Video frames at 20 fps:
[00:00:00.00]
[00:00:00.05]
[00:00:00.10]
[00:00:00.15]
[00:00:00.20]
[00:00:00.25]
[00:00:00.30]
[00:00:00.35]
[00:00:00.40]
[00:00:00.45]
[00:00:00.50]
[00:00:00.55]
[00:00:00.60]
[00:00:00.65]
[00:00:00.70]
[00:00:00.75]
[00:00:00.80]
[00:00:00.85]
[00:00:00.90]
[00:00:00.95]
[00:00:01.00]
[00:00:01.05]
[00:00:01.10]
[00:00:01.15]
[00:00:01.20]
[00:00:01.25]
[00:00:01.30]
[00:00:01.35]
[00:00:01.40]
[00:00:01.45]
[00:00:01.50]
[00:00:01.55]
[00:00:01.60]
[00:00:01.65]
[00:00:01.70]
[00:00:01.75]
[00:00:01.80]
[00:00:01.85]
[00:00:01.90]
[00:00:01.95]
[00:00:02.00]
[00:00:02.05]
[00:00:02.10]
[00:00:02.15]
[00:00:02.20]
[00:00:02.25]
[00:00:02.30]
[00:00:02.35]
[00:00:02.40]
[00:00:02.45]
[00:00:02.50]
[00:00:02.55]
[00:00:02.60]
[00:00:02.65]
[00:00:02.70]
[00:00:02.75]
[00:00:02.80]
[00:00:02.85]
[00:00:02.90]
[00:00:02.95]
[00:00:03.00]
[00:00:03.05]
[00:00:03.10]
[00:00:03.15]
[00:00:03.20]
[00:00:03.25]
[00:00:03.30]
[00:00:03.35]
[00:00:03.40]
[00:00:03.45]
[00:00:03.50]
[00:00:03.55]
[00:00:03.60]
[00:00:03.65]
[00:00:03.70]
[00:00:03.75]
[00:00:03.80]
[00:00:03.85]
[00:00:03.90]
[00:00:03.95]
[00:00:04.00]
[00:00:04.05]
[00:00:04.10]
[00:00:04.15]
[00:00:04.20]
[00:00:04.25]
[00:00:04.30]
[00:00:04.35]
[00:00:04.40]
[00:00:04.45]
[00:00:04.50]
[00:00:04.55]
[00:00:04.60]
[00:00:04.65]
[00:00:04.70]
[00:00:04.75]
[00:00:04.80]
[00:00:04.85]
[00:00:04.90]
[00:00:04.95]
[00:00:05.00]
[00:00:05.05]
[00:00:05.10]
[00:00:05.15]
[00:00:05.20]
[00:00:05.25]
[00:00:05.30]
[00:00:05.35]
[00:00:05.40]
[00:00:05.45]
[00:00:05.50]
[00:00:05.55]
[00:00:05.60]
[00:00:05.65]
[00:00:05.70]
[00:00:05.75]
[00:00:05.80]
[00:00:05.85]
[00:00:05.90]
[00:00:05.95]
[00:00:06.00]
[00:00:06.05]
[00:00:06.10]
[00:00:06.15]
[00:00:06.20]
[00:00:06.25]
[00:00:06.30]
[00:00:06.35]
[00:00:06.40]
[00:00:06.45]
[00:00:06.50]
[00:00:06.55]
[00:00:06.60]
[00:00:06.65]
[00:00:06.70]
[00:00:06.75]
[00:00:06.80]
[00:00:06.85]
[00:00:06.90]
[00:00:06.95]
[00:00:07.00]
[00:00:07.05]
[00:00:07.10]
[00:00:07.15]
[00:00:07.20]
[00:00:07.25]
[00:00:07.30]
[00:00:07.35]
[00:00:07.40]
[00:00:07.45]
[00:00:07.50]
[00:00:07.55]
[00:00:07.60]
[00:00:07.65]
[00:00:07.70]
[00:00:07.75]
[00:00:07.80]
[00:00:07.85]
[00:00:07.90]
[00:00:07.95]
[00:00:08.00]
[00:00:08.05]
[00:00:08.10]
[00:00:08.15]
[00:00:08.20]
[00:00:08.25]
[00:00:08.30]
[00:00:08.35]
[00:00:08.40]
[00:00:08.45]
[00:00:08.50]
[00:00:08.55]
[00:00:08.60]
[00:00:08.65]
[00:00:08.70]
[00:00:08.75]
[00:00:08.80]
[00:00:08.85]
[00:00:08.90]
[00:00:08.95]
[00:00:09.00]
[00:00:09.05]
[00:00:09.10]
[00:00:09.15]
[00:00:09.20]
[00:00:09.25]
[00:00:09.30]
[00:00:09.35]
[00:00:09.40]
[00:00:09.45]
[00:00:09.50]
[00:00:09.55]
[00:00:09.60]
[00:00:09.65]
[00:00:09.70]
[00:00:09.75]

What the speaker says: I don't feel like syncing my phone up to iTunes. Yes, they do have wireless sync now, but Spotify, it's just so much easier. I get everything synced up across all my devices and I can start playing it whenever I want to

# REQUIRED ACTION
Give back, verbatim, the lines from the top of the entries above through the line containing "[00:00:01.25]".

# YOUR RESPONSE
Video frames at 20 fps:
[00:00:00.00]
[00:00:00.05]
[00:00:00.10]
[00:00:00.15]
[00:00:00.20]
[00:00:00.25]
[00:00:00.30]
[00:00:00.35]
[00:00:00.40]
[00:00:00.45]
[00:00:00.50]
[00:00:00.55]
[00:00:00.60]
[00:00:00.65]
[00:00:00.70]
[00:00:00.75]
[00:00:00.80]
[00:00:00.85]
[00:00:00.90]
[00:00:00.95]
[00:00:01.00]
[00:00:01.05]
[00:00:01.10]
[00:00:01.15]
[00:00:01.20]
[00:00:01.25]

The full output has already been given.